DATA EXTRACT:
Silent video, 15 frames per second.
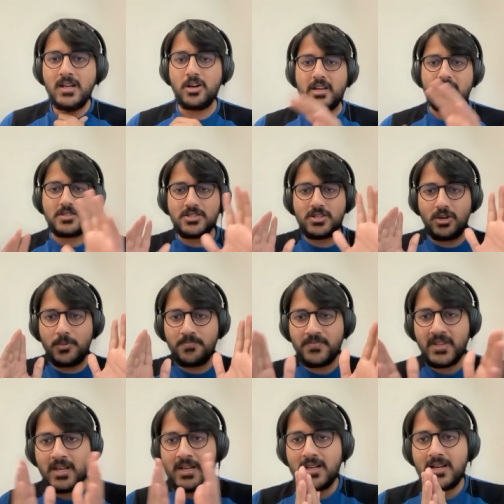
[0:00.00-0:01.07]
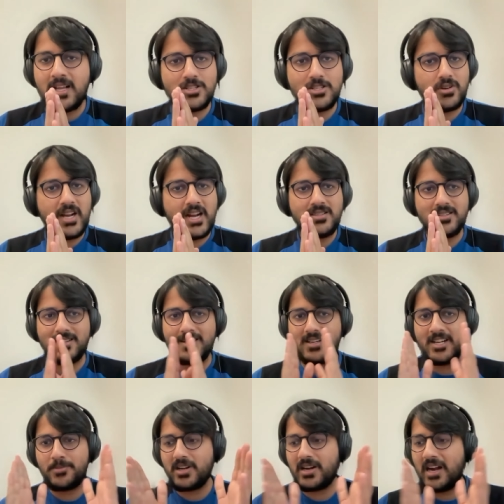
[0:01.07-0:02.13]
Okay, so let's look at the
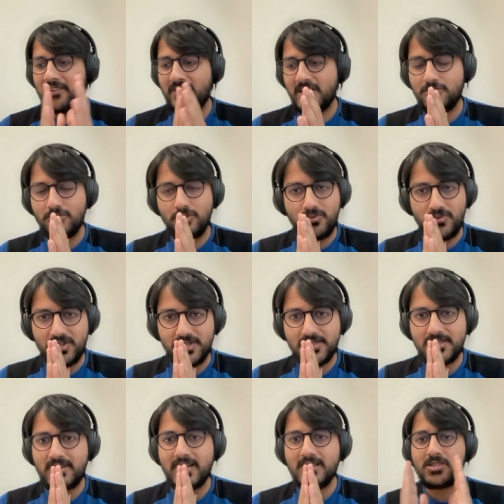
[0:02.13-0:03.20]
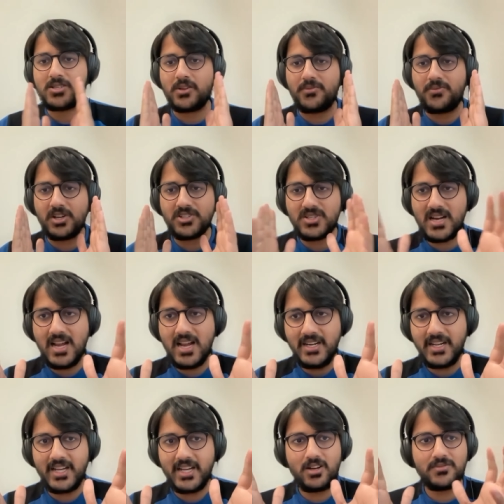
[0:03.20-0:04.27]
cryptographic tool first, right? So the
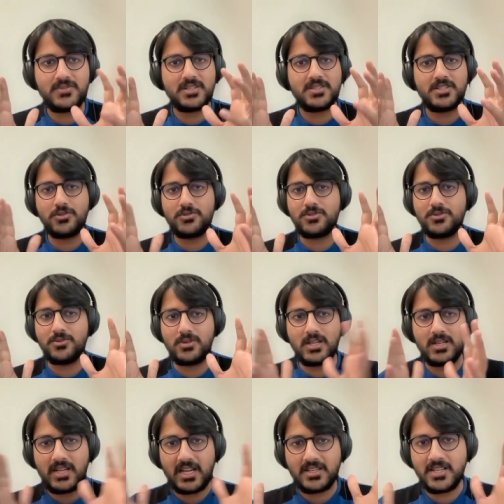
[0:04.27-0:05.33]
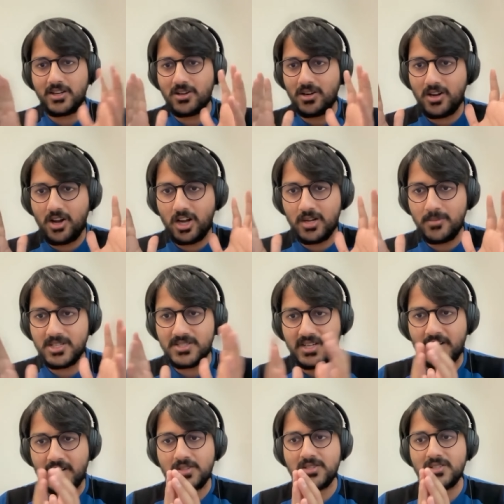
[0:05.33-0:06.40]
functionality of this new tool, uh, technique called lockable
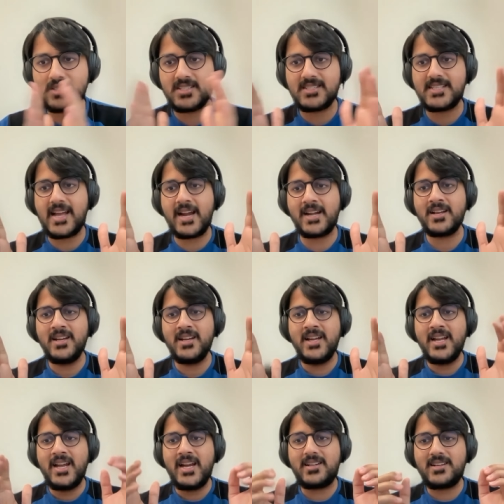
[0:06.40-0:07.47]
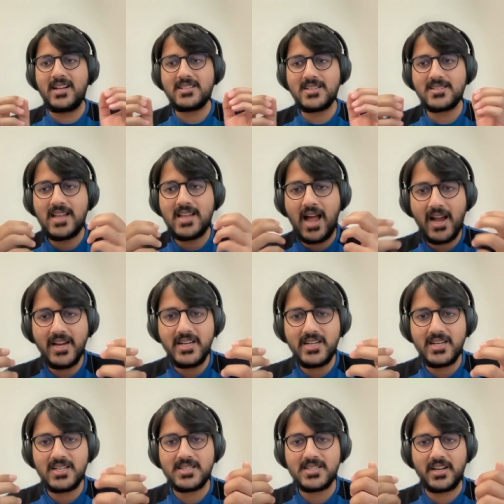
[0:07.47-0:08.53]
signatures is that it lets us
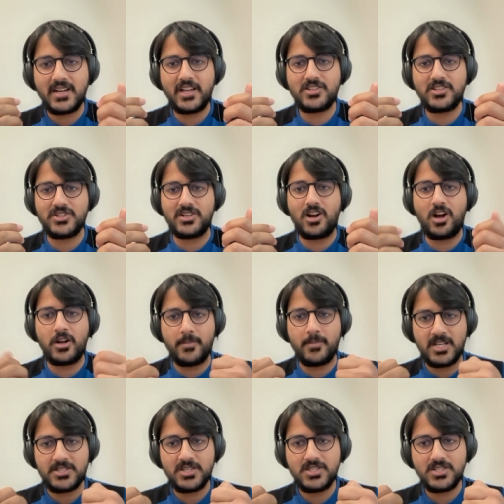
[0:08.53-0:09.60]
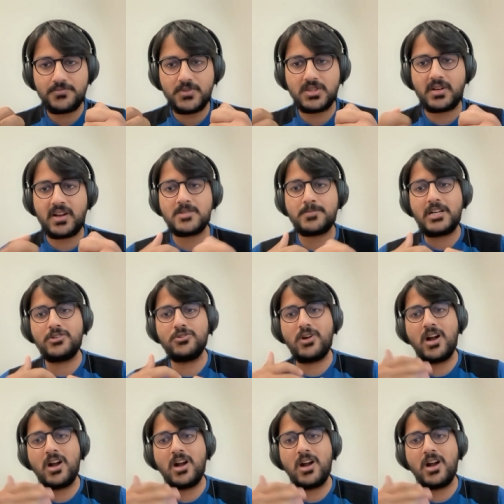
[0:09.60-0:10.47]
hide a signature on a message with respect to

WHAT THE TASK ASKS: Nothing but the lines from the line containing "[0:03.20-0:04.27]" through the last line of the listing above should appear, output exactly, with no pictures.

SOLUTION TO THE PROBLEM:
[0:03.20-0:04.27]
cryptographic tool first, right? So the
[0:04.27-0:05.33]
[0:05.33-0:06.40]
functionality of this new tool, uh, technique called lockable
[0:06.40-0:07.47]
[0:07.47-0:08.53]
signatures is that it lets us
[0:08.53-0:09.60]
[0:09.60-0:10.47]
hide a signature on a message with respect to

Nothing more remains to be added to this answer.